Animal model of schizophrenia: dysfunction of NMDA receptor-signaling in mice following withdrawal from repeated administration of phencyclidine

Abstract

In humans, phencyclidine (PCP), a noncompetitive N-methyl-d-aspartate (NMDA) antagonist, reproduces a schizophrenia-like psychosis such as positive/negative symptoms and cognitive deficits. PCP (10 mg/kg/day for 14 days)-treated mice exhibit the enhanced immobility in a forced swimming test as indexes of negative symptoms and impairment of latent learning in a water finding test as indexes of cognitive deficits. These behavioral deficits remain after withdrawal from repeated PCP treatment and are attenuated by atypical antipsychotics, but not by typical antipsychotics. Since it has been hypothesized that insufficient glutamate neurotransmission is involved in the pathophysiology of schizophrenia, we investigated an involvement of glutamatergic system in emotional and cognitive deficits in mice treated with PCP repeatedly. Ca(2+)/calmodulin kinase II (CaMKII) is markedly phosphorylated after the forced swimming test and the training trial of water finding test in the prefrontal cortex of saline-treated mice but not PCP-treated mice.
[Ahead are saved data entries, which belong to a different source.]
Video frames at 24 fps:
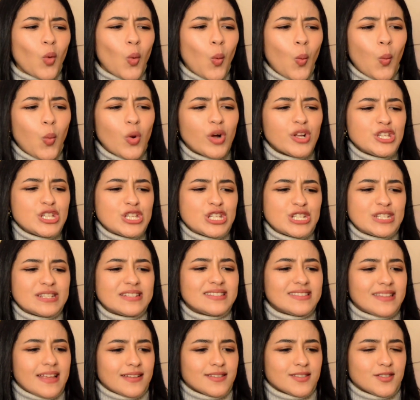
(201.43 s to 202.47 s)
what she
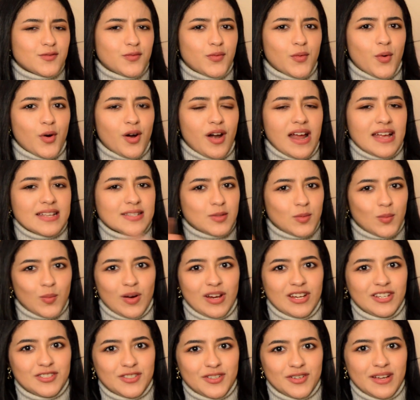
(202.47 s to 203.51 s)
stands for as a
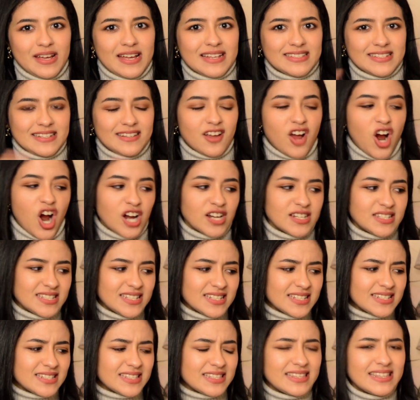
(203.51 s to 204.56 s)
writer, as an
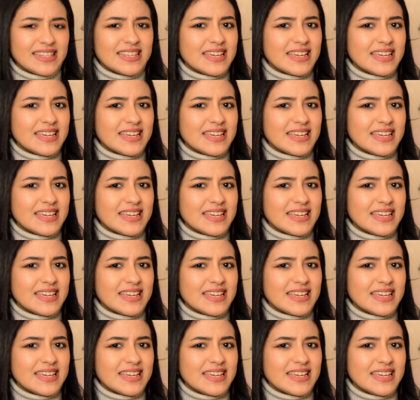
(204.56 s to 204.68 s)
artist.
Facilitation of NMDA receptor function by NMDA receptor glycine-site agonists such as D-cycloserine and glycine is effective on the abnormal intracellular signaling, and emotional and cognitive deficits in mice treated with PCP repeatedly. The repeated PCP treatment impaired NMDA receptor function and decreased levels of spontaneous extracellular glutamate in the prefrontal cortex, indicating that the repeated PCP treatment impairs both pre- and postsynaptic glutamate transmissions. Our findings suggest that abnormal NMDA receptor signaling is involved in the emotional and cognitive deficits in mice treated with PCP repeatedly. Our PCP-treated mice would be a useful model for studying the effect of antipsychotics on emotional and cognitive deficits in schizophrenia.